According to Wikipedia and at least one other source, “alpha” and “beta” in this sense were broken in by IBM computer jocks long ago, well before the personal computer was thought of. It was widely used in talking about both hardware and software certainly by the late eighties, if not before, but it didn’t turn up much in the mainstream until some time in the nineties. (I believe that’s when I became familiar with the concept.) Beta versions are for the expert or adventurous, or for employees of large corporations who act as guinea pigs. Ordinary shlubs like me avoid beta versions; let somebody else step on all the landmines. (Hey, it’s not like most software doesn’t have plenty of bugs and glitches even after rollout.)

One descendant, “beta reader,” has cropped up recently in the realm of fan fiction, where it means something like “editor.” Here again, it refers to a reader at a certain stage of the development of the text, not in its roughest form but not finished, either; the idea is that the beta reader will help the author improve the story and get it ready for publication, posting, or whatever comes next. In this sense it obviously derives from the old computer-industry use but may point the way to a new set of meanings. Watch this space.

early adopter

(1990’s | academese? advertese? | “pioneer,” “early bird” )

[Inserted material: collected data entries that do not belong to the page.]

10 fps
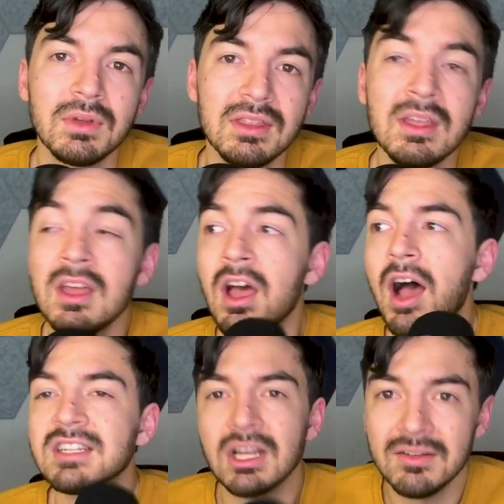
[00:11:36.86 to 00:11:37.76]
with
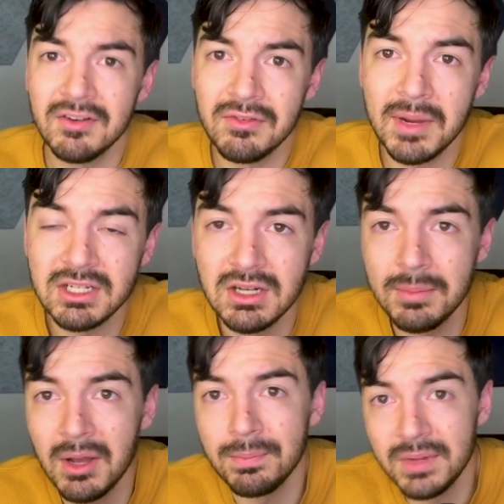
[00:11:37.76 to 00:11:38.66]
a ton of information
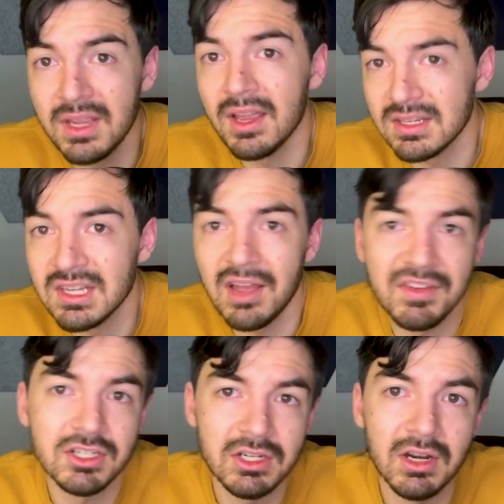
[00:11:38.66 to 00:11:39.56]
about being a staff
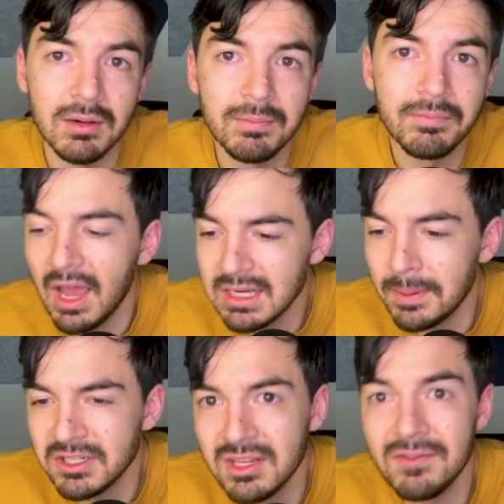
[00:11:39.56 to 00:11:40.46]
engineer. And
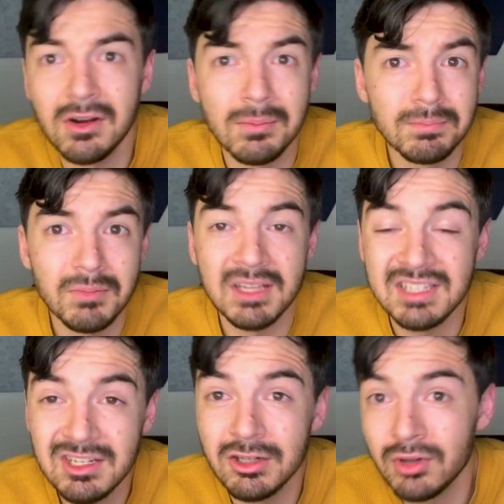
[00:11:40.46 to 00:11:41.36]
especially if you're a
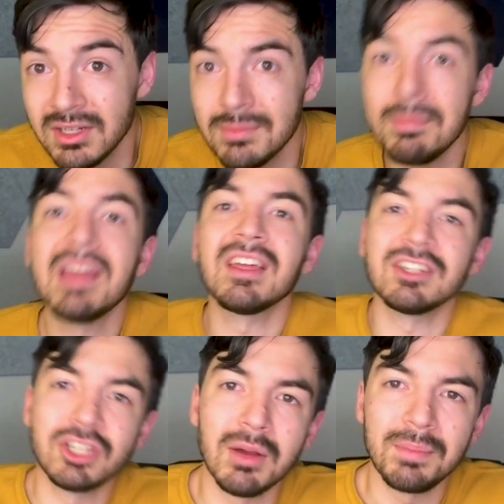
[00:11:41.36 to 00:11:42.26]
senior trying to make that
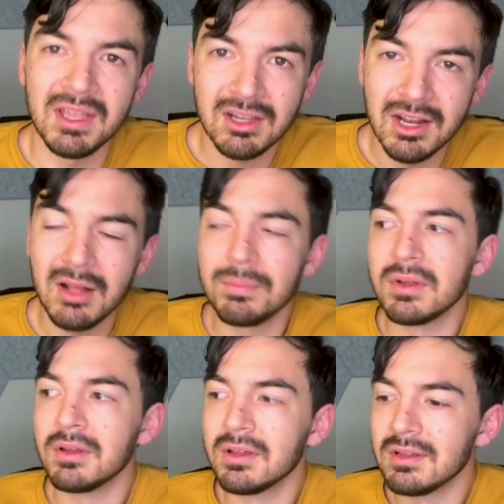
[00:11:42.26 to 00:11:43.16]
jump, it could help
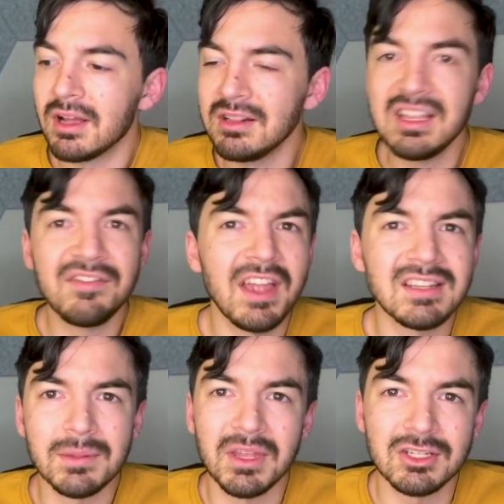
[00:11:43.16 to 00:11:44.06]
alleviate
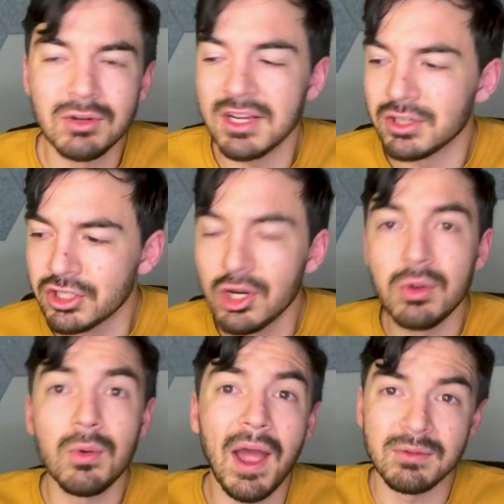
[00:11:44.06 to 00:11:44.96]
some of that stress or show
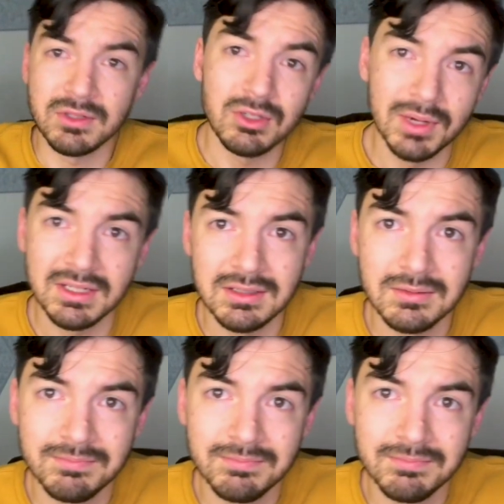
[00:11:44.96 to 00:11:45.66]
you how to do it.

The interesting thing about “early adopter” is that its meaning has never varied in the slightest, and while its range of use has broadened a bit, neither its denotation nor connotation has changed to speak of. Someone who snaps up a new practice or product as it becomes available — someone interested in the latest technologies, brands, or services. From the beginning, the expression has had a strong connection with technological advance, and it still does, although nowadays it may freely be used in talking about customs, rules, or attitudes. That was not true in the 1980’s.

The earliest uses recorded in LexisNexis date from the early 1980’s, concentrated in the banking press. It was not long before “early adopter” was taken up in computer circles, and the term quickly became common in talking about (i.e., promoting) new personal computers, network technology, operating systems, etc. The term likely was coined by the economist Everett Rogers, who invented a field by publishing a book called “Diffusion of Innovation” in 1962, in which he classifies people according to how quickly they adopt new things; one of the classes was “early adopter,” who weren’t the very first to pick up the latest thing (those are the “innovators”) but who come right after and presage wide consumption or use. Most of us are content to follow our own English Pope:

Be not the first by whom the new is tried,
Nor yet the last to lay the old aside.

Marketers were probably the first to use the term regularly, and it was rarely seen outside the business or computer press until at least the mid-1990’s; it was rendered in quotation marks as late as 1999 in US News and World Report. But that wasn’t really typical. Mostly the phrase is used without any particular notice or explanation, and that has been true for a long time. (Rogers dubbed the last to lay the old aside “laggards” — those who take up innovations slowly (not until they are already obsolete) or not at all. I’m a laggard.)

The phrase has long had a strong correlation with favorable terms like “forward-thinking” or “progressive.” An early adopter typically is not seen as an uncritical, superficial customer who will walk out with anything that is sold as the dernier cri, but as a discerning shopper who is quick to see the advantages of the latest technology. Early adopters are usually thought to be knowledgeable and well-off — people you want to know and emulate. There’s no reason for this that I can see except that the people who use the phrase are also the people who have a strong interest in inducing early adopters to buy whatever it is they happen to be selling. So they need to flatter the adventurous ones willing to endure bugs and kinks, because success with that group portends general success. You don’t go describing your client base as gullible, hysterical, or lacking wisdom. With that goes a tendency to denigrate the laggards as stuck in the mud, out of the loop, and selfishly standing in the way of progress. So all those of us who didn’t spend money on Beta videocassettes, New Coke, the DeLorean, or WebTV, are losers. Time to repent. Go thou forth and bankrupt thyself on every crummy two-bit novelty that comes down the pike.